At least that is according to Balaji Prabhakar, VMWare Founders Professor of Computer Science at Stanford University, whose research team helped pioneer more efficient approaches for synchronizing clocks in distributed systems. He later co-founded and is CEO of TickTock, which became Clockwork to commercialize the new technology. He also previously co-founded Urban Engines, which developed algorithms for congestion tracking and was acquired by Google in 2016. He has been working on designing algorithms to improve network performance for decades.

The company initially focused on improving the fairness of market placements in financial exchanges. They have started building out a suite of tools to synchronize cloud applications and enterprise networking infrastructure more broadly.
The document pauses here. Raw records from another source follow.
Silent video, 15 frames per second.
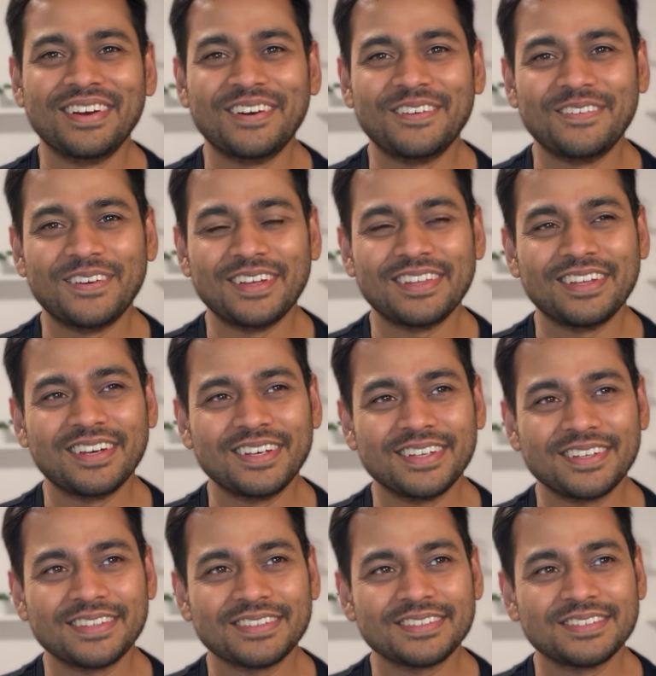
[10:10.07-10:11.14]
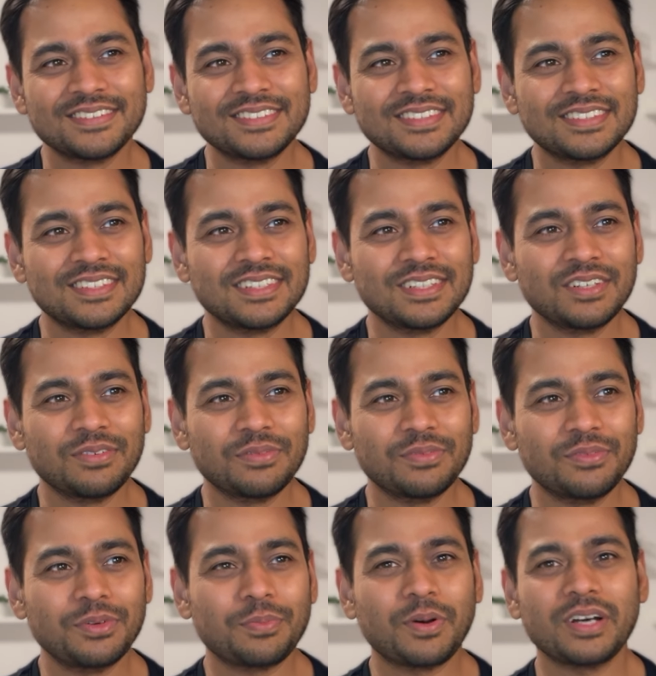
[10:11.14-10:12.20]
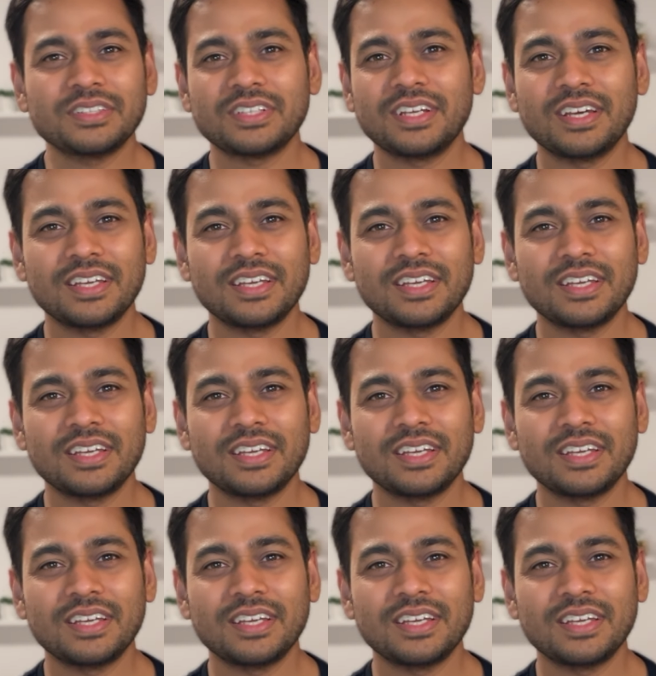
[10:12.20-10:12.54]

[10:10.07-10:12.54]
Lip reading: whether Vipassana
Accurate clocks can help networks and applications to improve consistency, event ordering, and scheduling of tasks and resources with more precise timing.

This is a big advantage over the quartz clocks underpinning most computer and network timing, which can drift significantly enough to confound time-stamping processes in networks and transaction processing. Traditional network-based synchronization can help reduce this drift but suffers from path noise created by fluctuations in switching times, asymmetries in path lengths, and clock time stamp noise.

Prabhakar says some customers are interested in cost conservation and want to right-size deployments and switch off virtual machines they no longer need. He notes:

So, if they save 10% or more, and we charge them just 2%, the remaining is just pure savings.

Others want a more performant infrastructure. Clockwork did one case study that found they could get seventy VMs to do the work of a hundred by running apps and infrastructure more efficiently.

It is important to point out that there are two levels of improvement in their new approach. The new protocols can achieve ten nanosecond accuracy with direct access to networking hardware. In cloud scenarios mediated by virtual machines, the protocol can achieve a few microseconds of accuracy. However, thats still good enough to satisfy the new European MiFID IT requirements for high-frequency trading and many other use cases. It is also helpful that the clock sync agent requires less than one percent of a single-core CPU and less than 0.04% of the slowest cloud link while saving 10% of bandwidth.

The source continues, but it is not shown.